Unidos World Action is making our voices heard with international actions in front of representatives from the EU and Brussels with a very clear message:
The precarity and exploitation of so-called gig work is coming for all sectors – riders, drivers, clickworkers, domestic workers, temps, artists – every industry is at risk of becoming a pit of precarity, subcontracting and division between workers.
• A living wage that provides security and dignity (with defined hourly rates)
• A safety net including accident insurance, sick leave and unemployment insurance.
• Rights to union representation, negotiation and collective action.
If an app is your boss, then it needs to be held to the same standards as any other boss. Don’t be a victim of the algorithm!
• The app must be intelligible, controllable, transparent and subject to collective bargaining agreements.
• Arbitrary and unjust deactivations must be ended
• Apps should be subject to public and trade union oversight through a public register
• All users must have the right to access and control their data, along with its use and the profits it generates.
You’re a contractor, not an employee
False! Courts around the world have found that gig workers are legally employees and deserve their full rights and protections under the law. We’re not independent at all because the app controls where and when we work and it’s in the sole control of the employer.
You make more money because there’s no tax withholding or social security
False! What’s left when you deduct the cost of your phone bill, supplies, and maintaining your bike, scooter or car? What if we get sick and can’t work? If we have an accident between jobs, we’re on our own with no help from the apps. If we get sick during the pandemic our families are stuck with no income and no help from our employers.
You’re your own boss, you decided when and how much to work
False! We have schedules! We have to work at specific times and for a number of hours determined by the app if we want to make any money. If the app is on, but we’re not getting any work, how is that flexibility? We don’t get paid for wait time and the app bundles rides and deliveries, which cuts down on our pay even more.

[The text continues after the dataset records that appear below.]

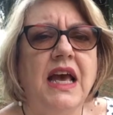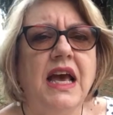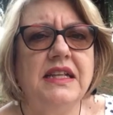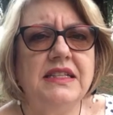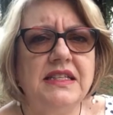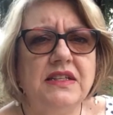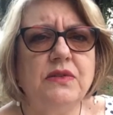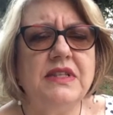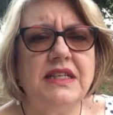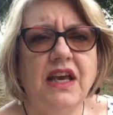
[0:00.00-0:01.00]
and still
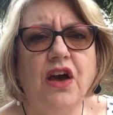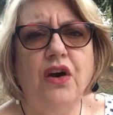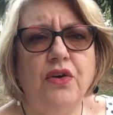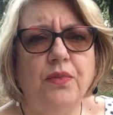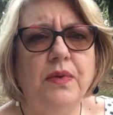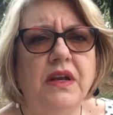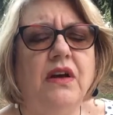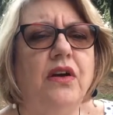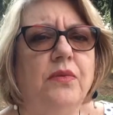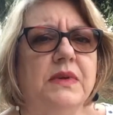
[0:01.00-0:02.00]
see a hope in a
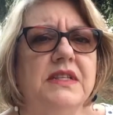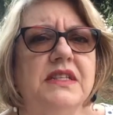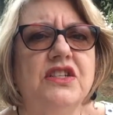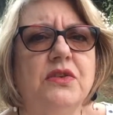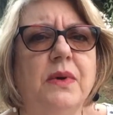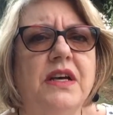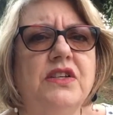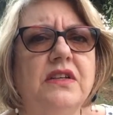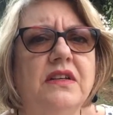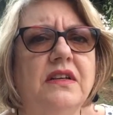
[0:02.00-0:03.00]
hopeless
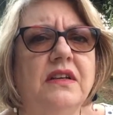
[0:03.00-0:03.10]
situation.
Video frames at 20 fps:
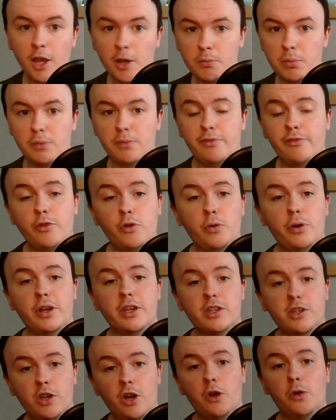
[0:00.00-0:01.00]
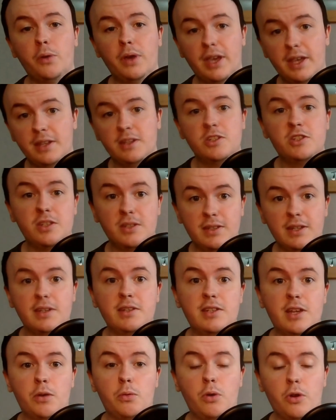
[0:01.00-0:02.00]
But before I go into
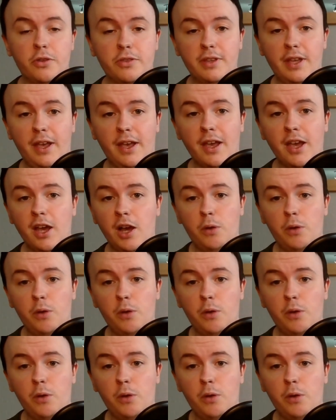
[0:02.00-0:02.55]
detail on that,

If workers become employees, the apps will cut jobs
False! You can already be deactivated without cause at any time. There’s no security in the contractor model, when, at any moment, the app can take your job away for any reason. Becoming employees empowers us to claim our rights as workers and fight for laws that protect our jobs.
Italy, January 24, 2020 – The supreme court recognized the employee rights of five Foodora delivery workers. The workers had participated in the first strike in Turin and were deactivated from the platform by the company.
France, March 4, 2020 – The court of appeals confirmed that Uber drivers are employees.
Uruguay, June 4, 2020 – The court of appeals confirmed that an Uber driver is an employee and forced the company to provide holiday pay and year end bonuses.
Bolivia, Sept. 30, 2020 – Courts recognized the right to be classified as employees for seven Pedidos Ya workers.
Spain, Sept. 23, 2020 – Deliveroo is obligated to pay €1,300 to the social security contributions of its workers. The supreme court declares that there is an employee/employer relationship between Glovo and its employees. Additionally, more than 40 cases brought against Glovo and Deliveroo have won compensation/reactivation for workers on the grounds that they are employees.
Chile, Jan. 14, 2021 – The court of appeals overturned the dismissal of a Pedidos Ya worker and made the company make the worker whole for the time they were terminated.
Belgium, Jan. 13, 2021 – The labor board issued a decision that the working conditions of Uber drivers are incompatible with independent contractor status.